● PROBLEM DETAILS:
Please print exactly the line containing "[3.20-4.00s]" and every line after it to the end of the records below, and nothing more.

● Stored entries:
--

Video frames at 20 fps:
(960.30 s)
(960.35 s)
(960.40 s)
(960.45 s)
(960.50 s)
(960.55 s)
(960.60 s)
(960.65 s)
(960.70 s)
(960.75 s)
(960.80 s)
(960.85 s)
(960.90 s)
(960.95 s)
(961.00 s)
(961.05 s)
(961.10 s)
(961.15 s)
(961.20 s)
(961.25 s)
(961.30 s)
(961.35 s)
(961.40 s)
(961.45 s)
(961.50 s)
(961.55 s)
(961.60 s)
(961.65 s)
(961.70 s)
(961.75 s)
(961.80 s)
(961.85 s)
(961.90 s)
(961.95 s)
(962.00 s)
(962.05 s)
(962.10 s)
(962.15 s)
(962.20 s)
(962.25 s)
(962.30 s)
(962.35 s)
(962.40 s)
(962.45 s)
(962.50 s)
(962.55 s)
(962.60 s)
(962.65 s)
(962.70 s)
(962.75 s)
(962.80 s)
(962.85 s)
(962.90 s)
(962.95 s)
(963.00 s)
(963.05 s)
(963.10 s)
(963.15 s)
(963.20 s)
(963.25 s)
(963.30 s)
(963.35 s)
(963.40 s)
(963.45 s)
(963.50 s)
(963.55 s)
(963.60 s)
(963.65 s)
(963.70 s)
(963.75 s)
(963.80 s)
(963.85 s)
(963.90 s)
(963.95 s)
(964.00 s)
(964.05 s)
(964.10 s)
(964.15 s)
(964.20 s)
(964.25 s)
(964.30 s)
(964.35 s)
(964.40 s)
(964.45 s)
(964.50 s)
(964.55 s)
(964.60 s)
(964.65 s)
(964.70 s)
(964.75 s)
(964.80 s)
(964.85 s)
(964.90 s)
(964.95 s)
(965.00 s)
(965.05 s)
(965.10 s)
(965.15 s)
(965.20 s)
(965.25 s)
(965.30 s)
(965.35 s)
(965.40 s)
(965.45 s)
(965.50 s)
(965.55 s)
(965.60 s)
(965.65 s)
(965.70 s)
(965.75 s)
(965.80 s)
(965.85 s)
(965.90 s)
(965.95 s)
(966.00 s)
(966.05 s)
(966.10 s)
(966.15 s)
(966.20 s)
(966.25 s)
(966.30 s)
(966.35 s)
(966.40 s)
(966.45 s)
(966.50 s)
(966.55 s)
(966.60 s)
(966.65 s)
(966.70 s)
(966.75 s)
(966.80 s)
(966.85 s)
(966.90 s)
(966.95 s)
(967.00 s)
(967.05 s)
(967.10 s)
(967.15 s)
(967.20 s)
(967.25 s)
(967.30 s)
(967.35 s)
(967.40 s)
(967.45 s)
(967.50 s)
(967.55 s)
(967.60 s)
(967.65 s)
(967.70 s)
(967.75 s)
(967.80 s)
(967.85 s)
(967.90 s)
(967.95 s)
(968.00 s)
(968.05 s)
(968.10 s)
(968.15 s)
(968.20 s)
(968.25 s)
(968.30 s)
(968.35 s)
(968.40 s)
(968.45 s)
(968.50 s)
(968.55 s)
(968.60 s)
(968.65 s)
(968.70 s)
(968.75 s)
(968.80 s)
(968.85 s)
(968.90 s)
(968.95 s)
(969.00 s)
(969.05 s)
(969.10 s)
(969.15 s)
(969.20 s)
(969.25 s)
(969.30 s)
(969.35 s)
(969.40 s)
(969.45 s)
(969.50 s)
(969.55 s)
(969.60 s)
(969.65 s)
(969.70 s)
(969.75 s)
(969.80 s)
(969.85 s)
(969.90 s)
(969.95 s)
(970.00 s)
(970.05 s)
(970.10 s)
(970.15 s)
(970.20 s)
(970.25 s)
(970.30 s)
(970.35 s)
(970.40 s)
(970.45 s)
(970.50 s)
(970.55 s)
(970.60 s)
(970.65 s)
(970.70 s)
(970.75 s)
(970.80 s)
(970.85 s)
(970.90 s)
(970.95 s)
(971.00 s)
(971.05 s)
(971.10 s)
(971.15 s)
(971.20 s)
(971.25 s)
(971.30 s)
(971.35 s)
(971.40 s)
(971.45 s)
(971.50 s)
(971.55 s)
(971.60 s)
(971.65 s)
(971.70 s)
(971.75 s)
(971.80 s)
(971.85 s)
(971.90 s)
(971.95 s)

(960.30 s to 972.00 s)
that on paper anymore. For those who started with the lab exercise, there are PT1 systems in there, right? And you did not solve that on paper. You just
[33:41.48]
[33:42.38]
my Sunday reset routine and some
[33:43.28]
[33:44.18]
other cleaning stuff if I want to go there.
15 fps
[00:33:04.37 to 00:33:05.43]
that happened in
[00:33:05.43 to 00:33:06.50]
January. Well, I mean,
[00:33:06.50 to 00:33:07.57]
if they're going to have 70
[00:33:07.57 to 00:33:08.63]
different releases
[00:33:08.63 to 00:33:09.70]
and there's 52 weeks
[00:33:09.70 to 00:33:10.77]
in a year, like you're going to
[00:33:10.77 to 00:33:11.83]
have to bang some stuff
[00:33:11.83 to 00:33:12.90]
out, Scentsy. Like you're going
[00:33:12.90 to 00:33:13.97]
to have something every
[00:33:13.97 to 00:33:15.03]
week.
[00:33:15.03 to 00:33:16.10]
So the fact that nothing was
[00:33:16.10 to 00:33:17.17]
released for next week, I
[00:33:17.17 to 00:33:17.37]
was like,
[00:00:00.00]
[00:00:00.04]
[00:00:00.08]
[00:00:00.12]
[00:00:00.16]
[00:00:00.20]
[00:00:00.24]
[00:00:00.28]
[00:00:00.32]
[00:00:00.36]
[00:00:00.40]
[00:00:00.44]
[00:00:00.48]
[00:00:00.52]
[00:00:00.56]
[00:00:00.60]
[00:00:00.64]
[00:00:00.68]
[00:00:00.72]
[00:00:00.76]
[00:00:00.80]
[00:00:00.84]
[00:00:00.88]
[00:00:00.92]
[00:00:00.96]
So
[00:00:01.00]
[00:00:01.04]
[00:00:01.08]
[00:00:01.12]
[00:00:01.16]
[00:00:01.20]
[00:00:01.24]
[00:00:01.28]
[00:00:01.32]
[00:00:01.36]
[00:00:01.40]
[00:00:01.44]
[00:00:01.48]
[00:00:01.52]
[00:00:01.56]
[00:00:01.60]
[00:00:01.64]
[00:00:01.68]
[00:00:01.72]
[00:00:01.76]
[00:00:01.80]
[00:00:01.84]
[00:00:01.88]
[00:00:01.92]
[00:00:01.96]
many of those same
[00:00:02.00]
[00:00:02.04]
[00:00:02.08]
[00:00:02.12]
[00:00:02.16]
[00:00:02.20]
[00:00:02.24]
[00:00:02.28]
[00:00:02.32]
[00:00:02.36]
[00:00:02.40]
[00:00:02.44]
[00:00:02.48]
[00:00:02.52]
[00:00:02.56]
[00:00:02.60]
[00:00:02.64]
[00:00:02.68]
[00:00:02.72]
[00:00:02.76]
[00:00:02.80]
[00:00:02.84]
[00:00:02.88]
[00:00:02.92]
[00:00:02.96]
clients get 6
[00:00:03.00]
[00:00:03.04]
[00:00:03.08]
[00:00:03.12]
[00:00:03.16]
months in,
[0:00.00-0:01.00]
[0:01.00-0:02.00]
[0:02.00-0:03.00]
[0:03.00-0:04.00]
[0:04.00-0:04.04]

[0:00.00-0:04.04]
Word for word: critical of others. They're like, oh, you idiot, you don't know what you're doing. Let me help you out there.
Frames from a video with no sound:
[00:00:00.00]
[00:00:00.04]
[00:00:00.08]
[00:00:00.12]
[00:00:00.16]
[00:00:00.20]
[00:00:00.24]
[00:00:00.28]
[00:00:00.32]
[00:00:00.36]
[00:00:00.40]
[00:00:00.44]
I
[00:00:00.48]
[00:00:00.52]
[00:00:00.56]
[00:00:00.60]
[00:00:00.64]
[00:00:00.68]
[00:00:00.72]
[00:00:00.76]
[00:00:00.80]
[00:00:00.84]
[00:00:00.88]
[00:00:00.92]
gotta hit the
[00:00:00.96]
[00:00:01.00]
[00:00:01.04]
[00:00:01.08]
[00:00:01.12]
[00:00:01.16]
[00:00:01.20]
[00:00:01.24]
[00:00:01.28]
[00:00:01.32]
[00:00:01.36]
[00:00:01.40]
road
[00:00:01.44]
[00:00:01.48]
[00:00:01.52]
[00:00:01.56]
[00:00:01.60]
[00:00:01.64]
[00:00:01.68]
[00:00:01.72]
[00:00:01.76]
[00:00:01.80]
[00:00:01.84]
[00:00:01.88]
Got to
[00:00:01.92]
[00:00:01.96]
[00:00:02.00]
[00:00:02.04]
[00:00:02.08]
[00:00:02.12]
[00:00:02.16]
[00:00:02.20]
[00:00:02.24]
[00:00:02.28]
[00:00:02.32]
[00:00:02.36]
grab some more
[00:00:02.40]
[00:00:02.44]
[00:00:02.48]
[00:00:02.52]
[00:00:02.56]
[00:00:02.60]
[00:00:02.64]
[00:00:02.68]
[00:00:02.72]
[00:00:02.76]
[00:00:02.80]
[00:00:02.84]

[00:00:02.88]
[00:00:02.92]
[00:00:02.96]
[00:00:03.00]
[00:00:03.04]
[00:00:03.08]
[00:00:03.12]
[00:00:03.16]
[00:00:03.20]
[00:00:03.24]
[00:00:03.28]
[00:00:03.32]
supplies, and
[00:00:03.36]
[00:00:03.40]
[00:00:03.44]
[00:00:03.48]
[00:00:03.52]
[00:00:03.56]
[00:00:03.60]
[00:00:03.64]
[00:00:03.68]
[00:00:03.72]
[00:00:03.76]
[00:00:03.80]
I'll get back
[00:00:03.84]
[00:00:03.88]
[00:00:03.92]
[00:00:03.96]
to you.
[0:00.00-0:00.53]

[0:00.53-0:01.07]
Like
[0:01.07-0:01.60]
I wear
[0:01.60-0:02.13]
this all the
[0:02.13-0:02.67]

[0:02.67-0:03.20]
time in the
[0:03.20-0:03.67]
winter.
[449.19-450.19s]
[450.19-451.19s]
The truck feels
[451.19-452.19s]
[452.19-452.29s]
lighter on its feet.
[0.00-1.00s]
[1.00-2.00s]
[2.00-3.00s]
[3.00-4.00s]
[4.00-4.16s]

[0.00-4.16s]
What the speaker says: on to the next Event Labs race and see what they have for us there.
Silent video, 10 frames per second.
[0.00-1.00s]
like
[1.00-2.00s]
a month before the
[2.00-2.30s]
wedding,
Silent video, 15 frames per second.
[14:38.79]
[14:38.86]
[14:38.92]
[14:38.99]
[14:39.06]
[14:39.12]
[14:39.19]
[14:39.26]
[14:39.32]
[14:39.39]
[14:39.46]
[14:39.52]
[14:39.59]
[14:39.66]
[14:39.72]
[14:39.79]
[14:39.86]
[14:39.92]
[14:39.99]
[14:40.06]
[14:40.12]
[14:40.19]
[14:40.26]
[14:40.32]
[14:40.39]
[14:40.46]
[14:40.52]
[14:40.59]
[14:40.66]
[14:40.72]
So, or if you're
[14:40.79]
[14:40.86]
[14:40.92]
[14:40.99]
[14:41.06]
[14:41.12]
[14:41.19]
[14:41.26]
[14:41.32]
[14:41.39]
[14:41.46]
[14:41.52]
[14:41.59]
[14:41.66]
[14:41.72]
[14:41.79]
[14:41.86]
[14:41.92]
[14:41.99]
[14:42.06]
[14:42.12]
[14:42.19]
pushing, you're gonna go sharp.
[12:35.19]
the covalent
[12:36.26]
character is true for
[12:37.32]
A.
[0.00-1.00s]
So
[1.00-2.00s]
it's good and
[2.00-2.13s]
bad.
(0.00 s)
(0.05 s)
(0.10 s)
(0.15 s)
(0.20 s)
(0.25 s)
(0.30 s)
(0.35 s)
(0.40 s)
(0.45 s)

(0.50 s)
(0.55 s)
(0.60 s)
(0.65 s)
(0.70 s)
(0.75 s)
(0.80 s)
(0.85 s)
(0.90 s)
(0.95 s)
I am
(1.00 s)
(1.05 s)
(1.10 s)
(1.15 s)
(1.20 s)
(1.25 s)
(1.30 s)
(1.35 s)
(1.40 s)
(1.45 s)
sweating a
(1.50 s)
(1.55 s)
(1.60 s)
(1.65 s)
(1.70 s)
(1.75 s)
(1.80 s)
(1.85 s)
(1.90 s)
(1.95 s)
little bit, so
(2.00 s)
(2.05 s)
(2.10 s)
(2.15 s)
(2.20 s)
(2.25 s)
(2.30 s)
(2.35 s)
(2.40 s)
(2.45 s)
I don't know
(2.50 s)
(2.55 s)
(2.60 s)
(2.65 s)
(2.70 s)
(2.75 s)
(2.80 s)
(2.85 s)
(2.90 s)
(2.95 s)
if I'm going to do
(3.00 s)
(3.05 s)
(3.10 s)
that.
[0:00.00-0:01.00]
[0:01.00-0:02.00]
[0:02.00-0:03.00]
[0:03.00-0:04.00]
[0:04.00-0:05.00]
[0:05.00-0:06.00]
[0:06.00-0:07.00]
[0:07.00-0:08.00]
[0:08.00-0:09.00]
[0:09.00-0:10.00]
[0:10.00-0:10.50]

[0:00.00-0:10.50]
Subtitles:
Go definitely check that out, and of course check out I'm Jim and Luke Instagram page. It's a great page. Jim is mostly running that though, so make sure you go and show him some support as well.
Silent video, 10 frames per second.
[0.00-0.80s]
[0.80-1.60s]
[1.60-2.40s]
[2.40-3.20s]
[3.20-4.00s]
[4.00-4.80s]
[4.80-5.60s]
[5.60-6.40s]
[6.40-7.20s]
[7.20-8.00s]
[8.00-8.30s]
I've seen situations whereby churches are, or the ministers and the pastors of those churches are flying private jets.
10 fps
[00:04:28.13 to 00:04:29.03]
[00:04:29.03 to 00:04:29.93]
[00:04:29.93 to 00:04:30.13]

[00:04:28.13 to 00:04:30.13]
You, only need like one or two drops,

--

● SOLUTION:
[3.20-4.00s]
[4.00-4.80s]
[4.80-5.60s]
[5.60-6.40s]
[6.40-7.20s]
[7.20-8.00s]
[8.00-8.30s]
I've seen situations whereby churches are, or the ministers and the pastors of those churches are flying private jets.
10 fps
[00:04:28.13 to 00:04:29.03]
[00:04:29.03 to 00:04:29.93]
[00:04:29.93 to 00:04:30.13]

[00:04:28.13 to 00:04:30.13]
You, only need like one or two drops,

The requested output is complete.